* **Brief**:
Repeat the records in full and exactly, omitting pictures.

Data supplied Start Marker

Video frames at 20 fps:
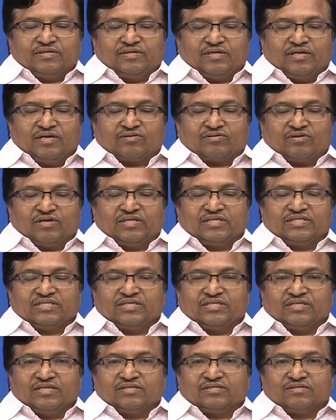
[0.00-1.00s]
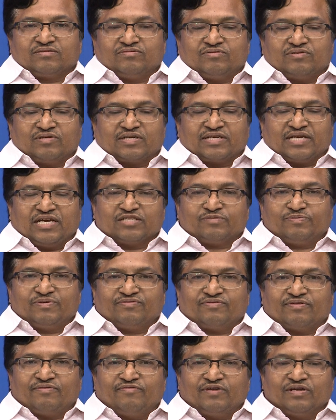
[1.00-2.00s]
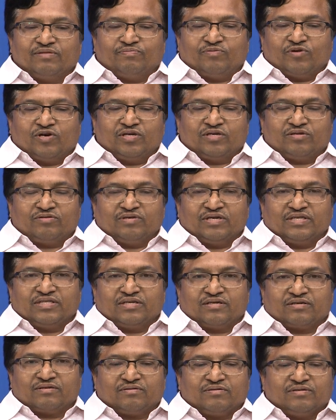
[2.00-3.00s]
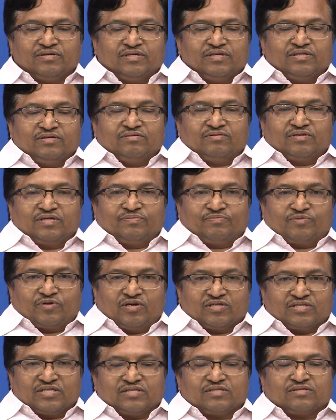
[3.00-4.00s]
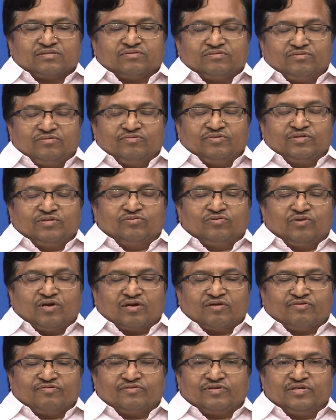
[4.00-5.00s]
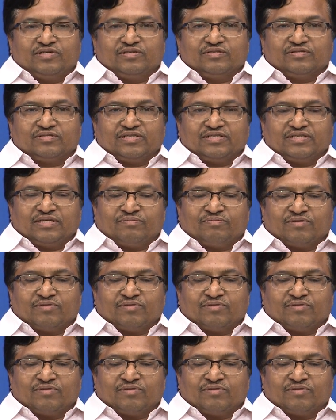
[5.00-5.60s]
electronic signals, you can transmit from one point to the other, you can process, we do a lot of signal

Data supplied End Marker

* **Response to this exercise**:
Video frames at 20 fps:
[0.00-1.00s]
[1.00-2.00s]
[2.00-3.00s]
[3.00-4.00s]
[4.00-5.00s]
[5.00-5.60s]
electronic signals, you can transmit from one point to the other, you can process, we do a lot of signal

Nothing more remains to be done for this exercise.